── GIVEN MATERIAL ──

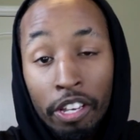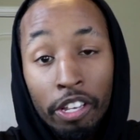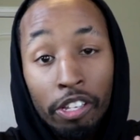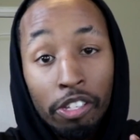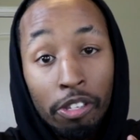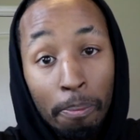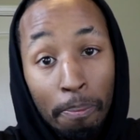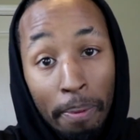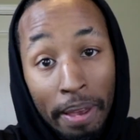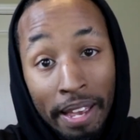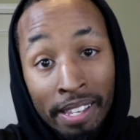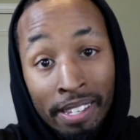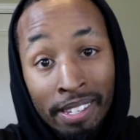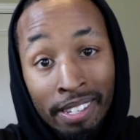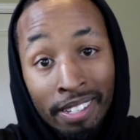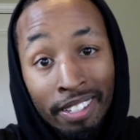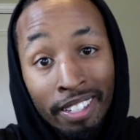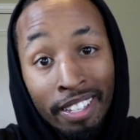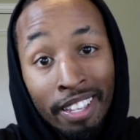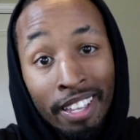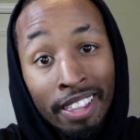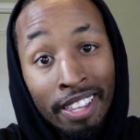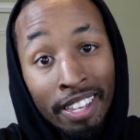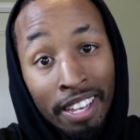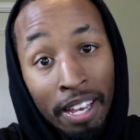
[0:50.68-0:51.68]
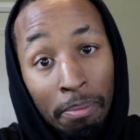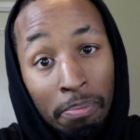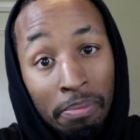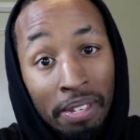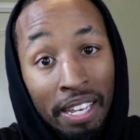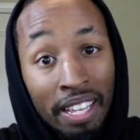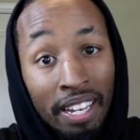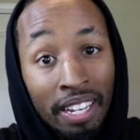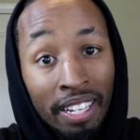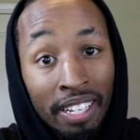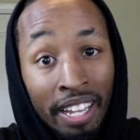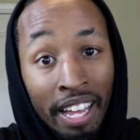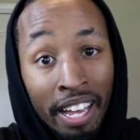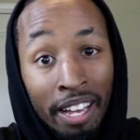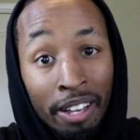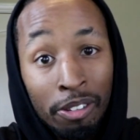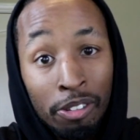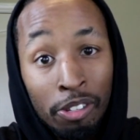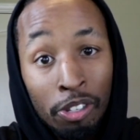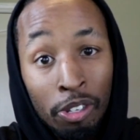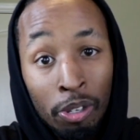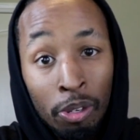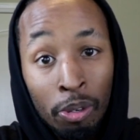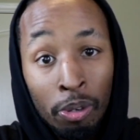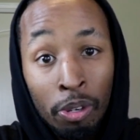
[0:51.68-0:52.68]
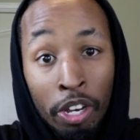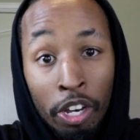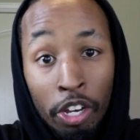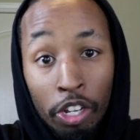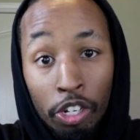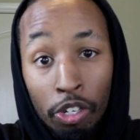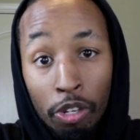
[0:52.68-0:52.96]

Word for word: So basically, the update allows you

───

# TRY IT
Retype the listing above exactly, please. Pictures do not belong in the copy.

# WRITTEN ANSWER
[0:50.68-0:51.68]
[0:51.68-0:52.68]
[0:52.68-0:52.96]

Word for word: So basically, the update allows you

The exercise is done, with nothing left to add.